KANEL: Kolmogorov-Arnold Network Ensemble Learning Enables Early Hit Enrichment in High-Throughput Virtual Screening

arXiv cs.LG / 3/30/2026

💬 OpinionSignals & Early TrendsIdeas & Deep AnalysisModels & Research

Key Points

  • The paper argues that early hit enrichment metrics like Positive Predicted Value at top N (PPV@N) are more actionable for virtual screening than global measures such as AUC.
  • It introduces KANEL, an ensemble workflow that integrates interpretable Kolmogorov-Arnold Networks (KANs) with additional predictors (XGBoost, random forest, and multilayer perceptrons).
  • KANEL is trained using complementary molecular representations, including LillyMol descriptors, RDKit-derived descriptors, and Morgan fingerprints, to improve ranking performance.
  • The overall approach targets better prioritization of compounds for experimental follow-up in high-throughput virtual screening pipelines by optimizing for early enrichment.

Abstract

Machine learning models of chemical bioactivity are increasingly used for prioritizing a small number of compounds in virtual screening libraries for experimental follow-up.
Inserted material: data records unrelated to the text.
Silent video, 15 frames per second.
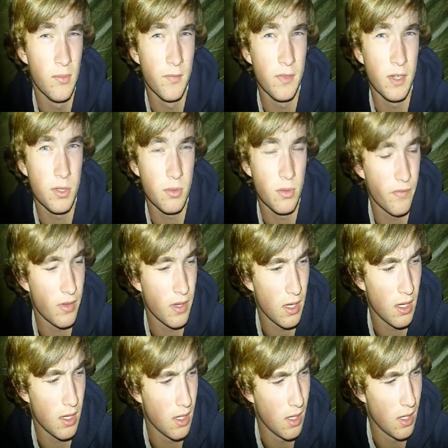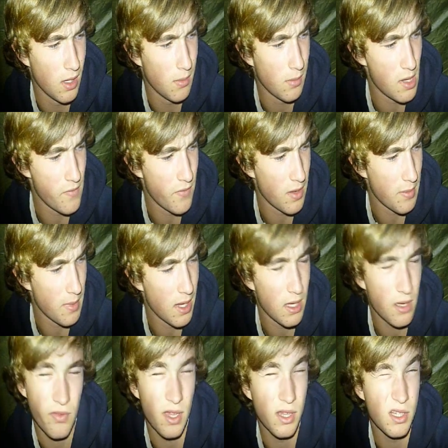Fish with a PVA bag
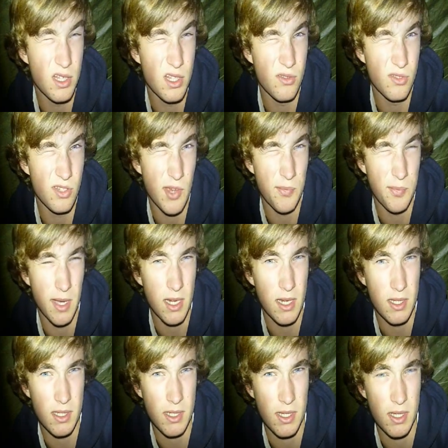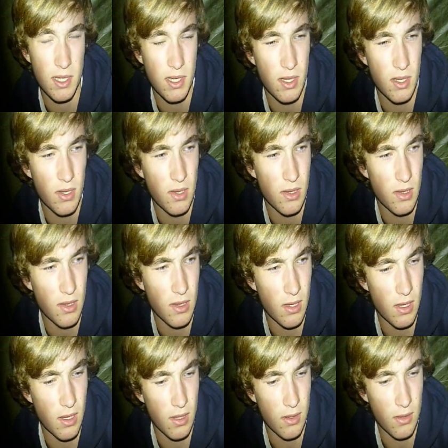of Hinders little gem pellets,
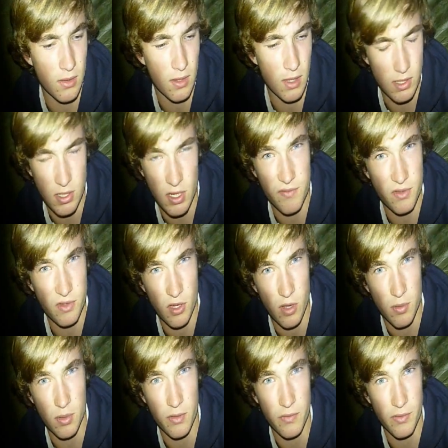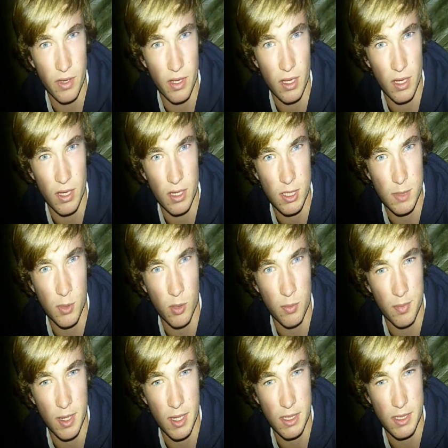and that's over the top of a spod
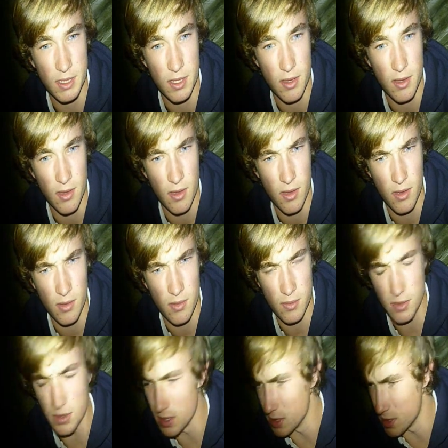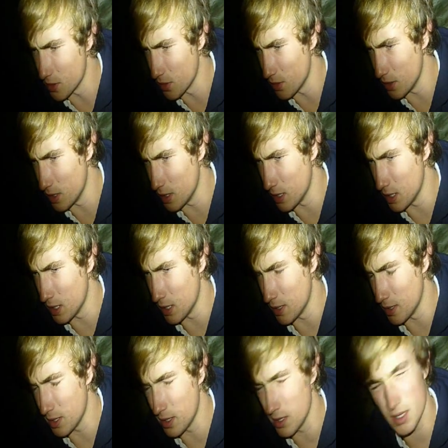mix, which has got
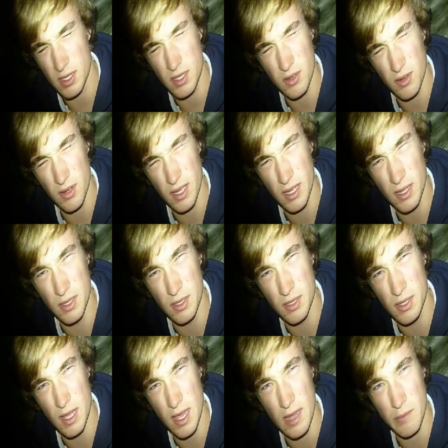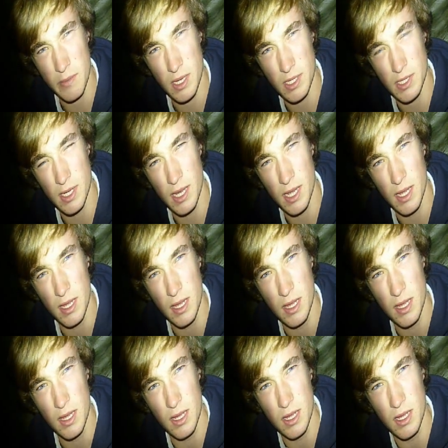it's got Hinders A mix in it,
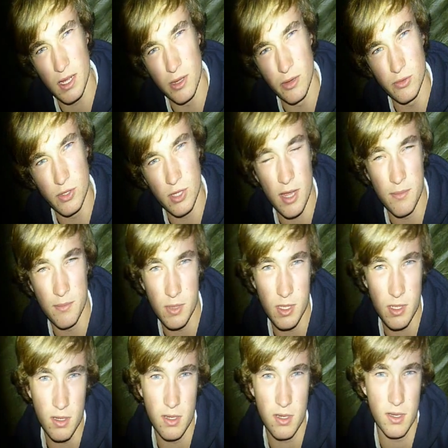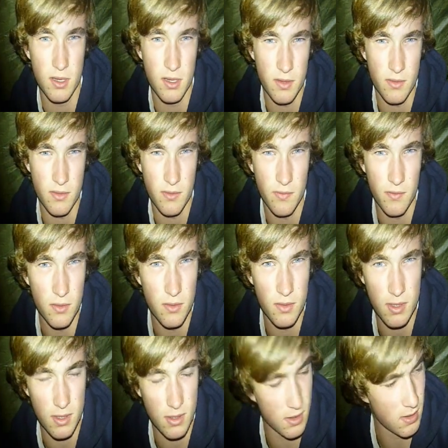little gems, a few
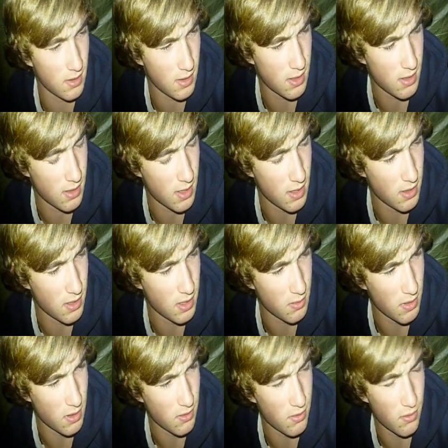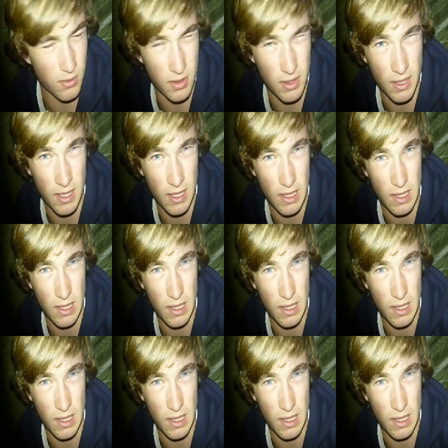tins of sweet corn, and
In these applications, assessing model accuracy by early hit enrichment such as Positive Predicted Value (PPV) calculated for top N hits (PPV@N) is more appropriate and actionable than traditional global metrics such as AUC. We present KANEL, an ensemble workflow that combines interpretable Kolmogorov-Arnold Networks (KANs) with XGBoost, random forest, and multilayer perceptron models trained on complementary molecular representations (LillyMol descriptors, RDKit-derived descriptors, and Morgan fingerprints).